* Goal of the exercise
Every record below is to be retyped exactly, with any pictures left out.

-- Available records follows --

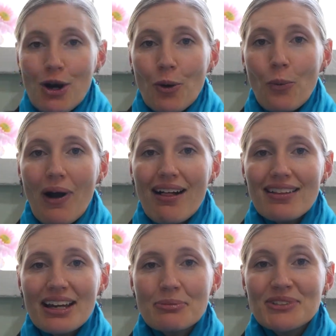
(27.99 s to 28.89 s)

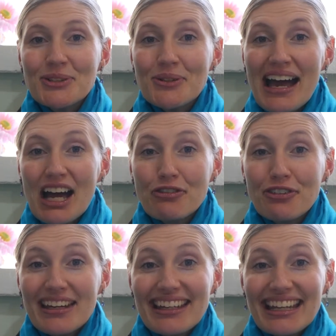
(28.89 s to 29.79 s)
Welcome to
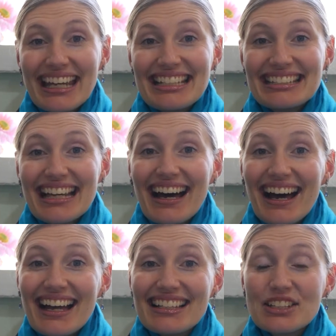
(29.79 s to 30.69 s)
Africa is
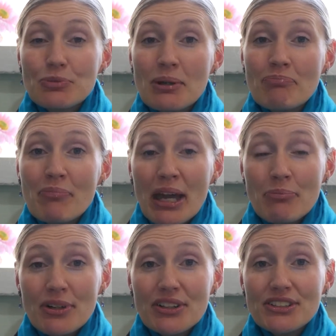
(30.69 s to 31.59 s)
Us.
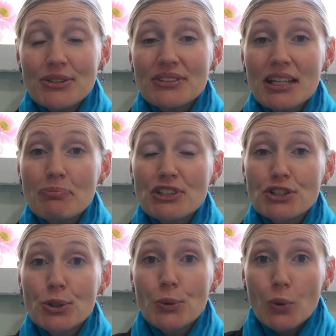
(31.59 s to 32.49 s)
Remember to
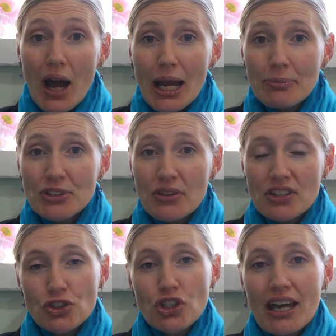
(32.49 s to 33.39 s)
subscribe to
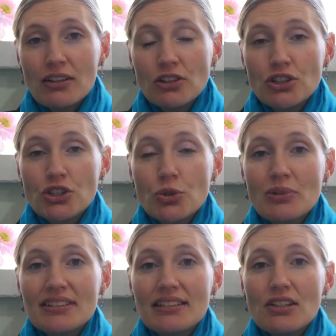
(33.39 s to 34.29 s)
this channel to
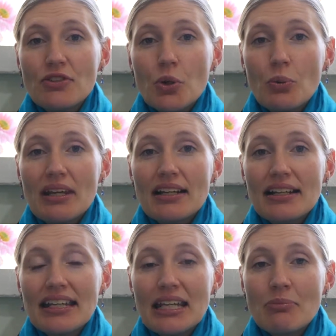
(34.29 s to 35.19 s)
receive your
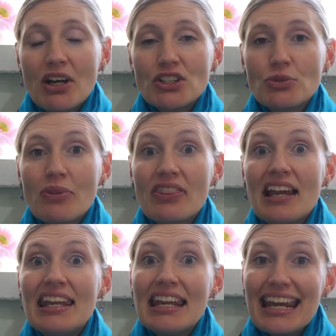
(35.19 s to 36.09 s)
weekly emails with the
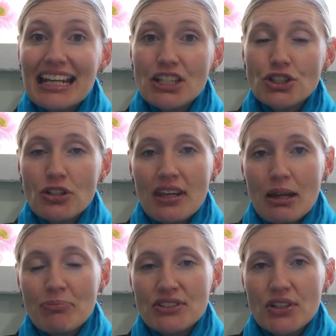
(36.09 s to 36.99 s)
link to the
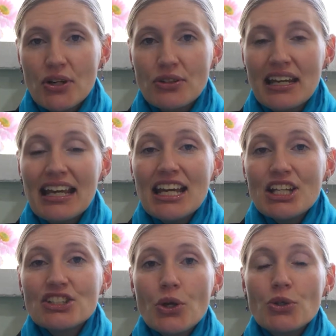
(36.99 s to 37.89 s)
episode
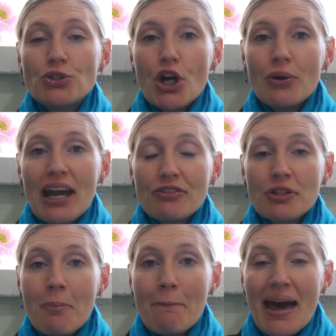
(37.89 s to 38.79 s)
so you don't have
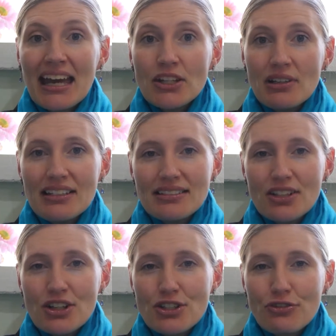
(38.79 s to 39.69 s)
to manually
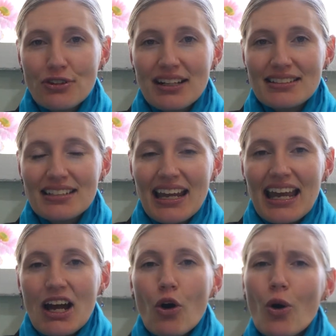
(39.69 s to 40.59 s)
search for it
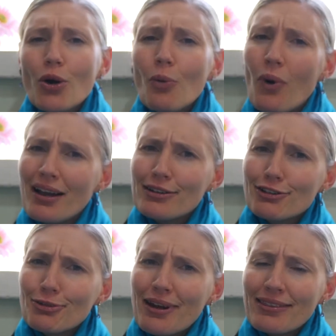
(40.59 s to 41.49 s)
or
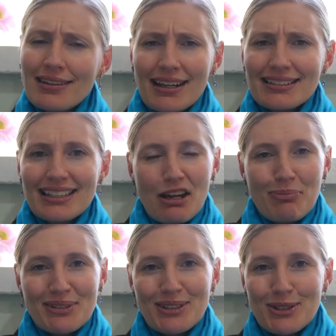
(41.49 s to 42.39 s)
wonder when the next
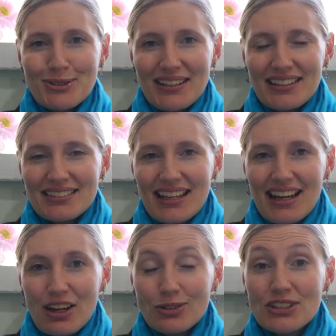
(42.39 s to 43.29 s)
episode is
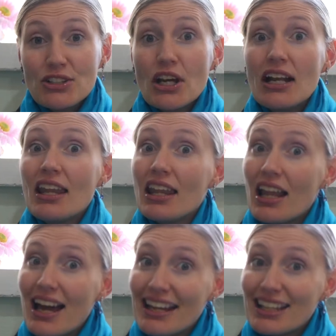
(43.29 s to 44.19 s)
out.
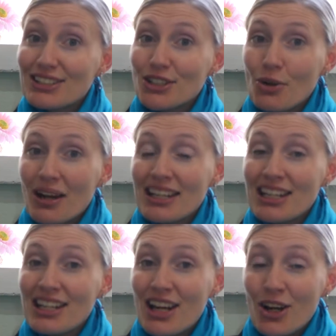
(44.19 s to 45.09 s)
Like, so
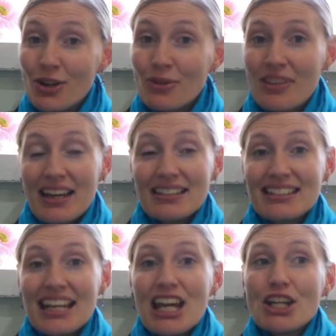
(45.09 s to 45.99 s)
I know
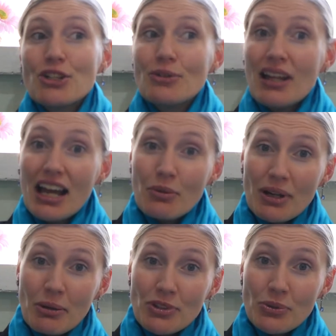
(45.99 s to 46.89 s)
that you like what
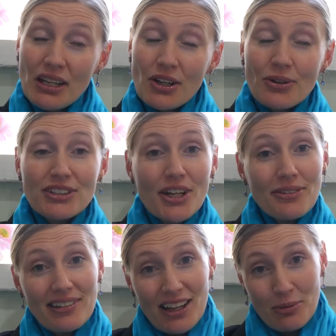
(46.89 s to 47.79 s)
I'm doing or
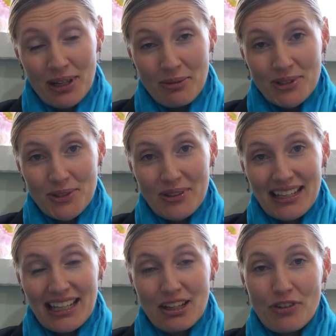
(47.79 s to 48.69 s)
don't like what I'm
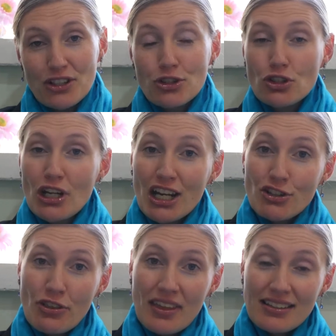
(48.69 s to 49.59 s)
doing, if I should
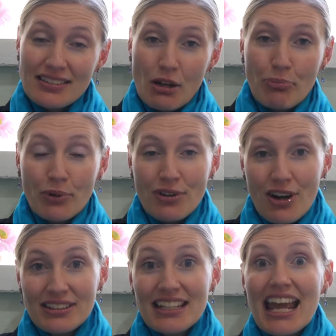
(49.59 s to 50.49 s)
change things up or
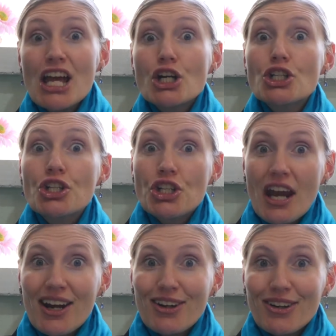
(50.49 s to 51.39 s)
not.
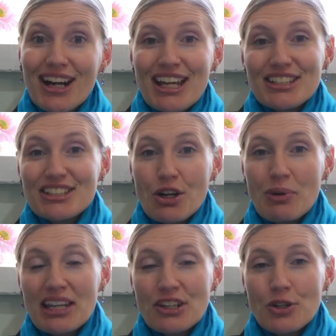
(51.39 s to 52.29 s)
Share so
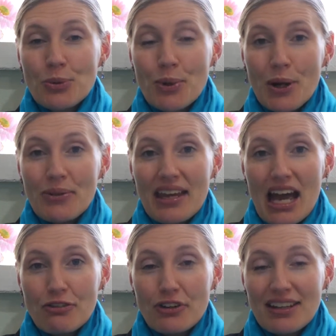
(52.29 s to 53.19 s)
we can grow the
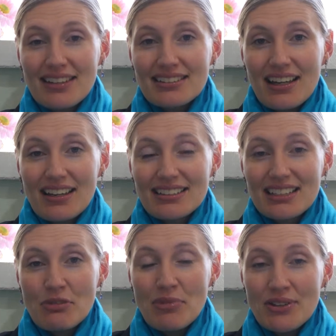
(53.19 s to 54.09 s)
Africa is Us
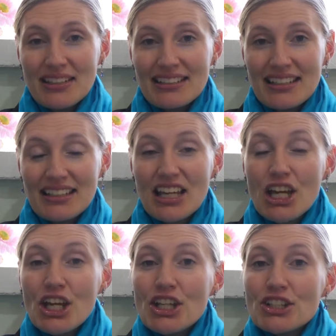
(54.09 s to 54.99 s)
community.
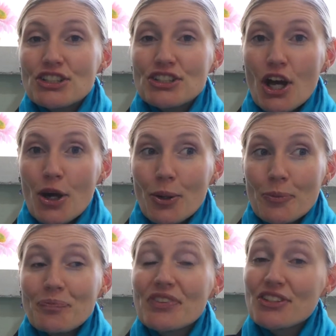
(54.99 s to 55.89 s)

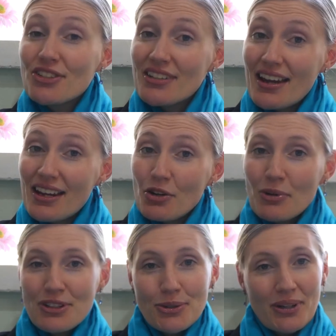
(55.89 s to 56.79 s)
So today
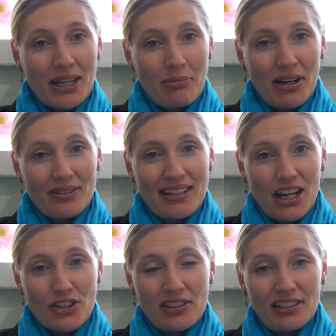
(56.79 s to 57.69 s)
we're talking about
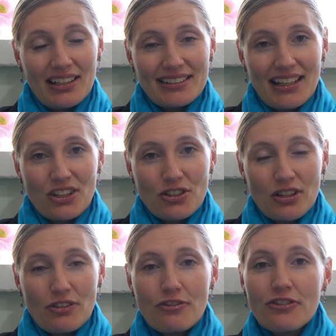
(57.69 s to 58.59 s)

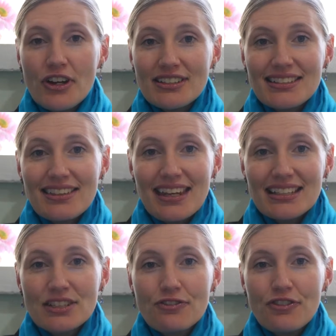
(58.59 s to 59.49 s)
nationalisation. First
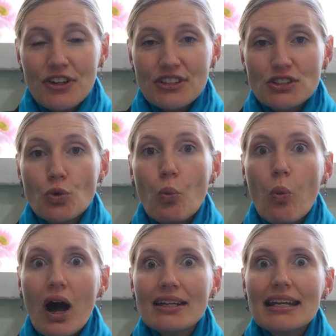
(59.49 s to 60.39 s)
things first,
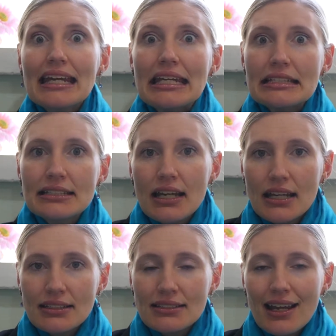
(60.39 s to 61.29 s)
what is
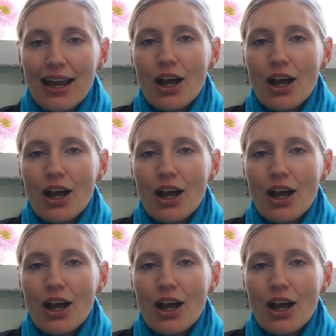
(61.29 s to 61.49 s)
it?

-- Available records concluded --

* Response to this exercise
(27.99 s to 28.89 s)

(28.89 s to 29.79 s)
Welcome to
(29.79 s to 30.69 s)
Africa is
(30.69 s to 31.59 s)
Us.
(31.59 s to 32.49 s)
Remember to
(32.49 s to 33.39 s)
subscribe to
(33.39 s to 34.29 s)
this channel to
(34.29 s to 35.19 s)
receive your
(35.19 s to 36.09 s)
weekly emails with the
(36.09 s to 36.99 s)
link to the
(36.99 s to 37.89 s)
episode
(37.89 s to 38.79 s)
so you don't have
(38.79 s to 39.69 s)
to manually
(39.69 s to 40.59 s)
search for it
(40.59 s to 41.49 s)
or
(41.49 s to 42.39 s)
wonder when the next
(42.39 s to 43.29 s)
episode is
(43.29 s to 44.19 s)
out.
(44.19 s to 45.09 s)
Like, so
(45.09 s to 45.99 s)
I know
(45.99 s to 46.89 s)
that you like what
(46.89 s to 47.79 s)
I'm doing or
(47.79 s to 48.69 s)
don't like what I'm
(48.69 s to 49.59 s)
doing, if I should
(49.59 s to 50.49 s)
change things up or
(50.49 s to 51.39 s)
not.
(51.39 s to 52.29 s)
Share so
(52.29 s to 53.19 s)
we can grow the
(53.19 s to 54.09 s)
Africa is Us
(54.09 s to 54.99 s)
community.
(54.99 s to 55.89 s)

(55.89 s to 56.79 s)
So today
(56.79 s to 57.69 s)
we're talking about
(57.69 s to 58.59 s)

(58.59 s to 59.49 s)
nationalisation. First
(59.49 s to 60.39 s)
things first,
(60.39 s to 61.29 s)
what is
(61.29 s to 61.49 s)
it?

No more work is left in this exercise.